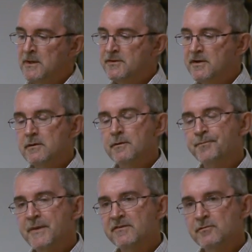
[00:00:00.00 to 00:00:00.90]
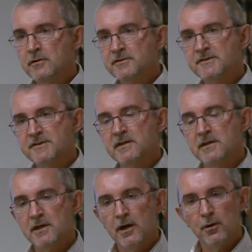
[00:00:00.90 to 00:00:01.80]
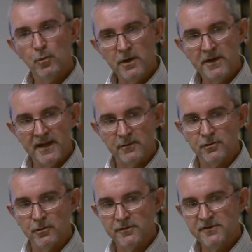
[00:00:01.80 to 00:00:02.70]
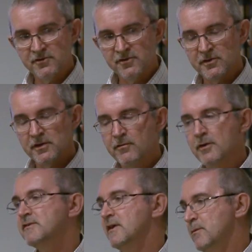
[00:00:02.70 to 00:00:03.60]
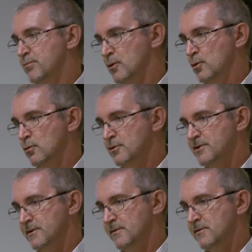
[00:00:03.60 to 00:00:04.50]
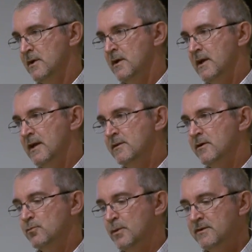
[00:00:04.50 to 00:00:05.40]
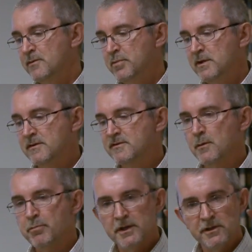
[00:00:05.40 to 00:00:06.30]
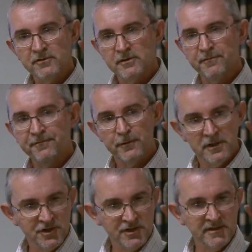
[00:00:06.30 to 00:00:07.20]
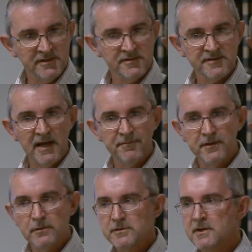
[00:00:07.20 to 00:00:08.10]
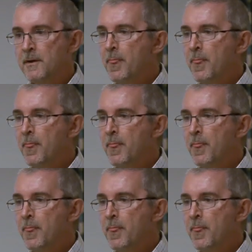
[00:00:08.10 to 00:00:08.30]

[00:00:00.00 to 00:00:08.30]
So it's not to say that you can't work outdoors, it's just that you've got to take precautions in those winter periods. So by using a fully sheeted scaffold,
• • • •
_WORK TO COMPLETE:_ Please set down each line of the data above exactly as written, without the pictures.

_ANSWER TO THE EXERCISE:_
[00:00:00.00 to 00:00:00.90]
[00:00:00.90 to 00:00:01.80]
[00:00:01.80 to 00:00:02.70]
[00:00:02.70 to 00:00:03.60]
[00:00:03.60 to 00:00:04.50]
[00:00:04.50 to 00:00:05.40]
[00:00:05.40 to 00:00:06.30]
[00:00:06.30 to 00:00:07.20]
[00:00:07.20 to 00:00:08.10]
[00:00:08.10 to 00:00:08.30]

[00:00:00.00 to 00:00:08.30]
So it's not to say that you can't work outdoors, it's just that you've got to take precautions in those winter periods. So by using a fully sheeted scaffold,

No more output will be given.